- DATA FOR ANALYSIS
++++++++++

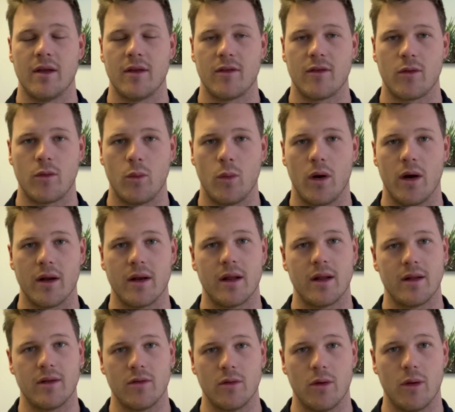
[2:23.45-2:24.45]
squat,
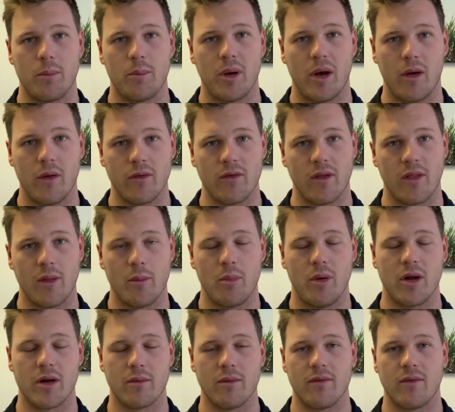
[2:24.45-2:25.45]
do a pulse at the
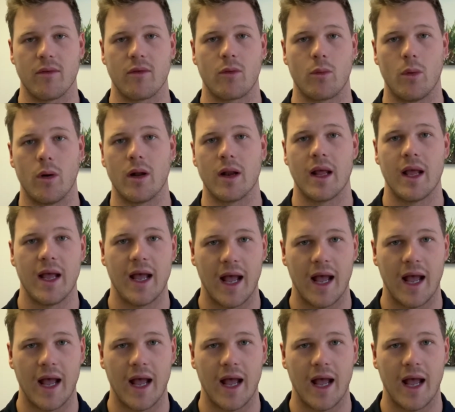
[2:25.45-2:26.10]
bottom of the squat,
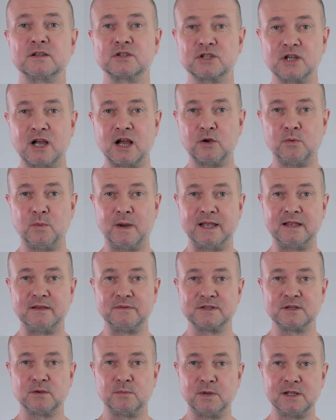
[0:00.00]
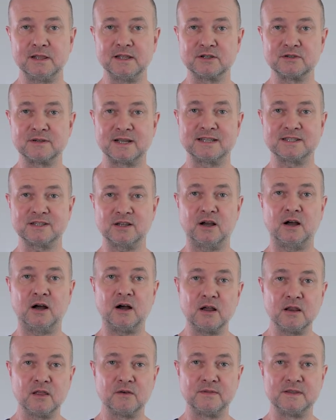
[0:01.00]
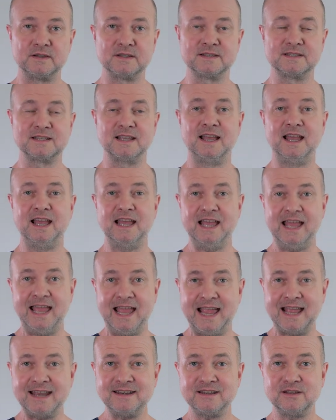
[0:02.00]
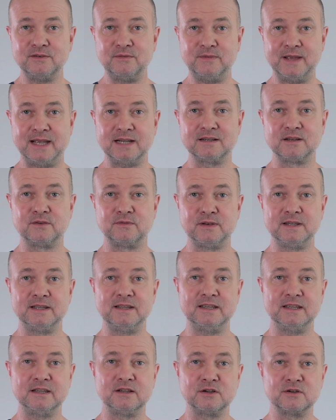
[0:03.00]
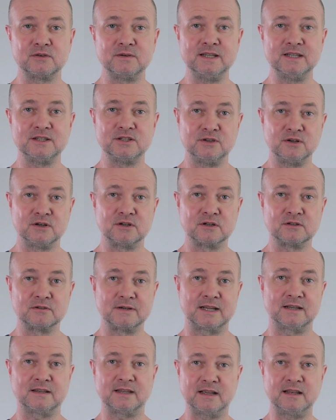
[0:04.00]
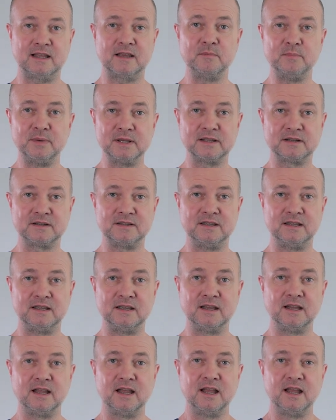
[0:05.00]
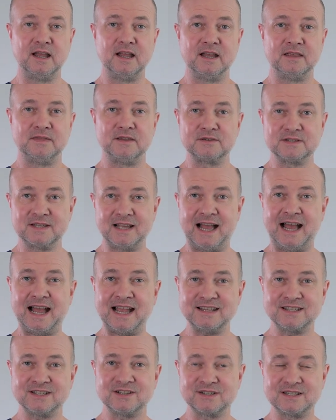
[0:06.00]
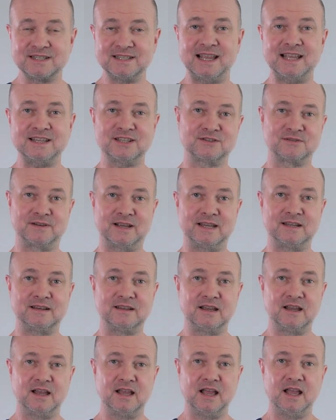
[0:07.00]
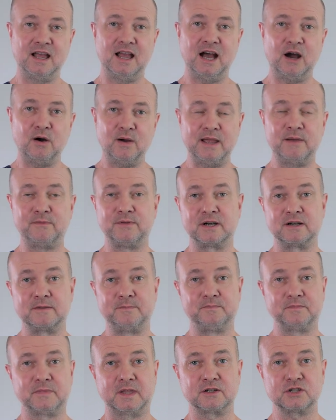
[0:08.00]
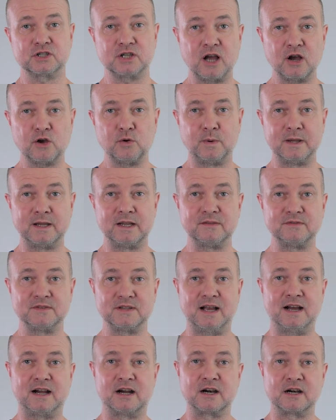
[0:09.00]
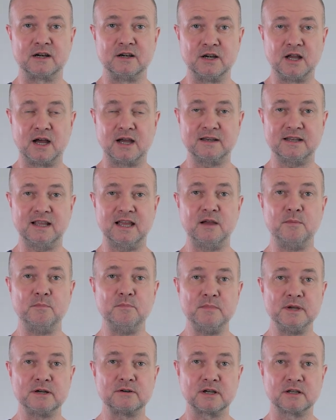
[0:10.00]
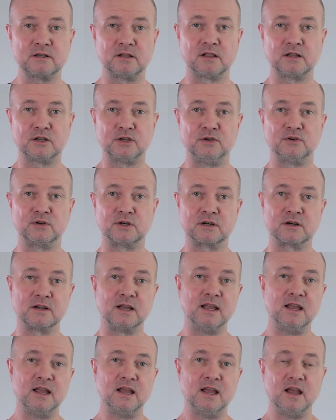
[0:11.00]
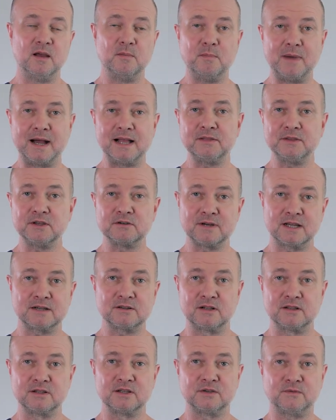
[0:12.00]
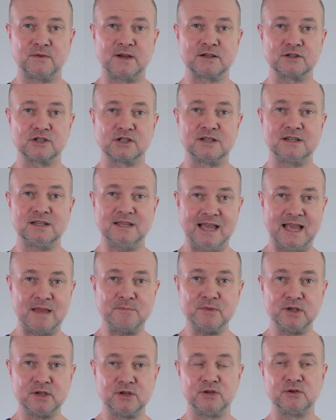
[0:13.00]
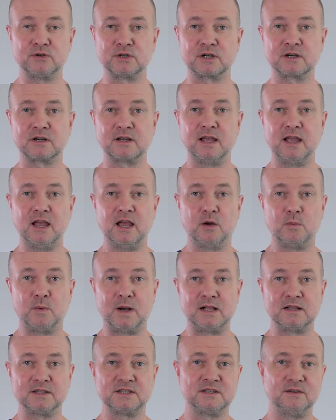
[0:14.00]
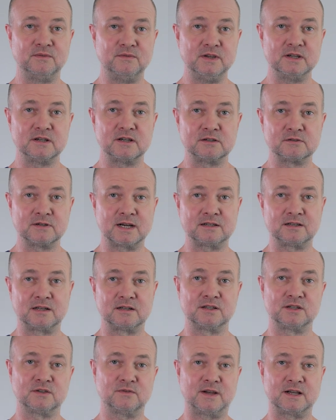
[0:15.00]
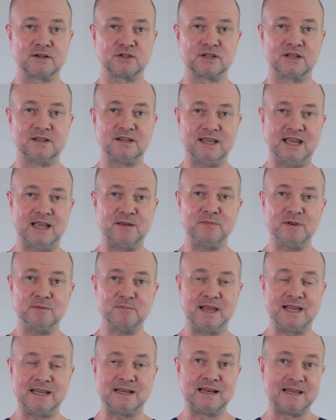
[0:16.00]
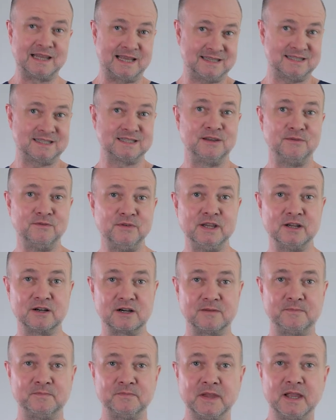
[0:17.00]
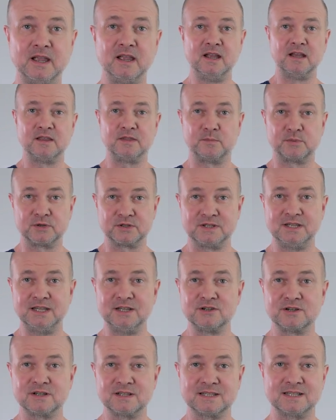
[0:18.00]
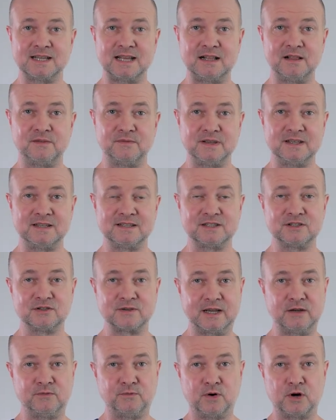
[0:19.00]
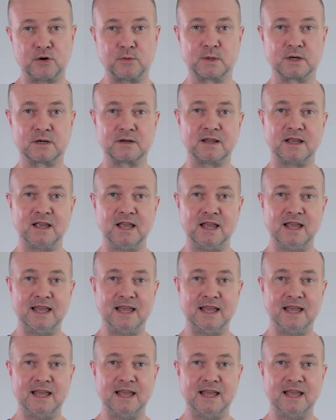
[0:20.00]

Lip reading: Shockwaves will address all of this and effectively increase your erectile ability. There is a high success rate. However, shockwaves are not a miracle cure. Mild erectile dysfunction can be cured, while severe erectile dysfunction can be made less severe. The procedure itself is straightforward.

++++++++++

- TASK ITEM
Pass over the images and copy the rest of the material above exactly.

- YOUR SOLUTION
[2:23.45-2:24.45]
squat,
[2:24.45-2:25.45]
do a pulse at the
[2:25.45-2:26.10]
bottom of the squat,
[0:00.00]
[0:01.00]
[0:02.00]
[0:03.00]
[0:04.00]
[0:05.00]
[0:06.00]
[0:07.00]
[0:08.00]
[0:09.00]
[0:10.00]
[0:11.00]
[0:12.00]
[0:13.00]
[0:14.00]
[0:15.00]
[0:16.00]
[0:17.00]
[0:18.00]
[0:19.00]
[0:20.00]

Lip reading: Shockwaves will address all of this and effectively increase your erectile ability. There is a high success rate. However, shockwaves are not a miracle cure. Mild erectile dysfunction can be cured, while severe erectile dysfunction can be made less severe. The procedure itself is straightforward.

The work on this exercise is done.